I'm using BigQuery and DataStudio to show retention plotted throughout the weeks and i'm having trouble with that when a user is new and then uses the app again the same week he's both new and retained in my calculations and I would like it to be so that he's only new the first week of using the app and then if he uses the app again within 2 weeks, he's "Retained".
This is my query:
SELECT
UserID,
DATE,
DATE_DIFF(DATE,PreviousSessionDATE, DAY) as DaysBetweenSessions,
(SELECT
CASE
WHEN DaysBetweenSessions <= 14 THEN 'Retained'
WHEN DaysBetweenSessions >14 THEN 'Returned'
WHEN DaysBetweenSessions IS NULL AND FirstSessionDATE = DATE THEN 'New'
WHEN DaysBetweenSessions IS NULL THEN 'User has an old version without Retention Parameters'
END) as User_Type
FROM
app_project.analytics_*********.events_*
GROUP BY
1,2,3,4
ORDER BY
DATE DESC,
DaysBetweenSessions DESC,
1,2,3,4
Then the result will generally be good except for when a user uses the app several times and get a between 1-14 as DaysBetweenSessions and then be counted as both new and retained within the same week.

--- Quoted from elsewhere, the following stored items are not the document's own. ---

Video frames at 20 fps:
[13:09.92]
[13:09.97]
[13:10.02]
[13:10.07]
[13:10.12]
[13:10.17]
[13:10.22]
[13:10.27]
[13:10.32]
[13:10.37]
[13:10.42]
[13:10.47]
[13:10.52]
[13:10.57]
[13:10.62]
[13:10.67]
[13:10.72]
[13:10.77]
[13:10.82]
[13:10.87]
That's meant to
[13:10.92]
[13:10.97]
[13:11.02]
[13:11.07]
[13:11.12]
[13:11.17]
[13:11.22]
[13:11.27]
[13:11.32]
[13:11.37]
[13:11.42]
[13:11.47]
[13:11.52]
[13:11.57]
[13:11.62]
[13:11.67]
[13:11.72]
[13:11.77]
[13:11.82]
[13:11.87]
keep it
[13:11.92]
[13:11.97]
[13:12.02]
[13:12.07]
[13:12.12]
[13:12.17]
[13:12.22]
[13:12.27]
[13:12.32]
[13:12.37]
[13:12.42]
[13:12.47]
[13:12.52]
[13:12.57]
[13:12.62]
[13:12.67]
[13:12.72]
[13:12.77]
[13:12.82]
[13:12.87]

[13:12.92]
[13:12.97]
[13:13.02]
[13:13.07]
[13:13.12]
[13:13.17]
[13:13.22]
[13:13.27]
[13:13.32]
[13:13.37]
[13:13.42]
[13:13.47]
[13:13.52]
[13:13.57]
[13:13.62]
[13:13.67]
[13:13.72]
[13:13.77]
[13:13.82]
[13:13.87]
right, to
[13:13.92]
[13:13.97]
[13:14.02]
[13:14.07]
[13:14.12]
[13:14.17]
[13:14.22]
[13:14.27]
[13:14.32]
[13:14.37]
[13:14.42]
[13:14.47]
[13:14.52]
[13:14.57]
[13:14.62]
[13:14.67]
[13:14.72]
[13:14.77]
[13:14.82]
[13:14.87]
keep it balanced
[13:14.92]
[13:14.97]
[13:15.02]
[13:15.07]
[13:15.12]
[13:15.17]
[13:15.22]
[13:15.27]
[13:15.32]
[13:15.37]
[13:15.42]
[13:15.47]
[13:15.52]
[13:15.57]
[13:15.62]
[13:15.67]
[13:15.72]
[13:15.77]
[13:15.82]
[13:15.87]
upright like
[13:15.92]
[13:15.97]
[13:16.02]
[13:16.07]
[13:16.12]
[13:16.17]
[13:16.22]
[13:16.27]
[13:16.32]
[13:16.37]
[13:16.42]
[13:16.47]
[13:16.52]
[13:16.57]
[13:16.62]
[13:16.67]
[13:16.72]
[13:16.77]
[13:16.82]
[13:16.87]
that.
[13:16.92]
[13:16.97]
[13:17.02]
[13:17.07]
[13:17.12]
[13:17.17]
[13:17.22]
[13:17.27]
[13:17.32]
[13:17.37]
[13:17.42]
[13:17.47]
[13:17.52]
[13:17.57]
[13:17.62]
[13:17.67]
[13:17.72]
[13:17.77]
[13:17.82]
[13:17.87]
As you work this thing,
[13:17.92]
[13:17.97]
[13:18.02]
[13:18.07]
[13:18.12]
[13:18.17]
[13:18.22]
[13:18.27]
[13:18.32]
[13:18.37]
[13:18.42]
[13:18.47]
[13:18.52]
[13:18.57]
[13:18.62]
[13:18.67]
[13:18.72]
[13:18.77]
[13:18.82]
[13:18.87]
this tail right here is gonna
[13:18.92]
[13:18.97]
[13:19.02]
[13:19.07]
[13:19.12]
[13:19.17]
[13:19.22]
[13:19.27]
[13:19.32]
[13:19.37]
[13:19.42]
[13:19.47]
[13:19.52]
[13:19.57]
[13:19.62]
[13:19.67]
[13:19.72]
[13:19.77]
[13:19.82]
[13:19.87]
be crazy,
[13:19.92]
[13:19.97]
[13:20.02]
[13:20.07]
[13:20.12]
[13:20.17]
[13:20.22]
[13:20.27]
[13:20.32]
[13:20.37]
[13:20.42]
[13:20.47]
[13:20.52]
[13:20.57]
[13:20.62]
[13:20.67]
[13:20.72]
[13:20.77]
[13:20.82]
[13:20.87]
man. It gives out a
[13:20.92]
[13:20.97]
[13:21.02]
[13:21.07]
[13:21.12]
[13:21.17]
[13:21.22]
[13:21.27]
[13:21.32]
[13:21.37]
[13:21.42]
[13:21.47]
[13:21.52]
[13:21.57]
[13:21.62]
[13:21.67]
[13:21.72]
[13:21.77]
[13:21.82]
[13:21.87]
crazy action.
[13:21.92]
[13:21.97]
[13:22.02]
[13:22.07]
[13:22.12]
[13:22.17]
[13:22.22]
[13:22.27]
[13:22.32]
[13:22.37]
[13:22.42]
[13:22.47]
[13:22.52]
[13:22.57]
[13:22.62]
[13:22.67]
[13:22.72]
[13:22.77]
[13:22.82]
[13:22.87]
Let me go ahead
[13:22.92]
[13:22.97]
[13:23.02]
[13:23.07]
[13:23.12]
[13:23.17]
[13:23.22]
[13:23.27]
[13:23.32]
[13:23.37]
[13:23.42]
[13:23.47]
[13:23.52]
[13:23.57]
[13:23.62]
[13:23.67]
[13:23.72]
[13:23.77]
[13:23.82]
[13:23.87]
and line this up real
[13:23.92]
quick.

Then in DataStudio I will do YEARWEEK(DATE) to vizualise per week and Count_Distinct(UserID) as my metrics.
Any ideas on how i can sort out so that the new user is only counted as new in the first week even if the user trains within that week?
Current output in BQ:
UserID DATE DaysBetweenSessions User_Type
123 20180801 NULL "New"
123 20180801 0 "Retained"
And desired output
UserID DATE DaysBetweenSessions User_Type
123 20180801 NULL "New"
There might be a neater way to do this but...
WITH CTE AS
(SELECT
UserID,
DATE,
DATE_DIFF(DATE,PreviousSessionDATE, DAY) as DaysBetweenSessions,
(SELECT
CASE
WHEN DaysBetweenSessions <= 14 THEN 'Retained'
WHEN DaysBetweenSessions >14 THEN 'Returned'
WHEN DaysBetweenSessions IS NULL AND FirstSessionDATE = DATE THEN 'New'
WHEN DaysBetweenSessions IS NULL THEN 'User has an old version without Retention
Parameters'
END) as User_Type,
(SELECT
CASE
WHEN DaysBetweenSessions <= 7 THEN 0
WHEN DaysBetweenSessions >7 THEN 1
WHEN DaysBetweenSessions IS NULL AND FirstSessionDATE = DATE THEN 0
WHEN DaysBetweenSessions IS NULL THEN 2
END) as DaysBetween
FROM
app_project.analytics_*********.events_*
GROUP BY
1,2,3,4
ORDER BY
DATE DESC,
DaysBetweenSessions DESC,
1,2,3,4),
Result as
(SELECT *, min(User_Type) OVER (PARTITION BY UserID, DaysBetween) minUser_Type
FROM CTE)
SELECT UserID,
DATE,
DaysBetweenSessions,
User_type
FROM Result
WHERE NOT (User_Type <> 'New' AND minUser_Type = 'New')
The second part should add a dimension which is the alphabetically lowest User_Type in that week (so if you renamed anything to alphabetically less than 'New' it wouldn't work, better using numbers ideally).
The last part should get rid of the ones where there was a 'New' in that week but the row User_Type isn't 'New'.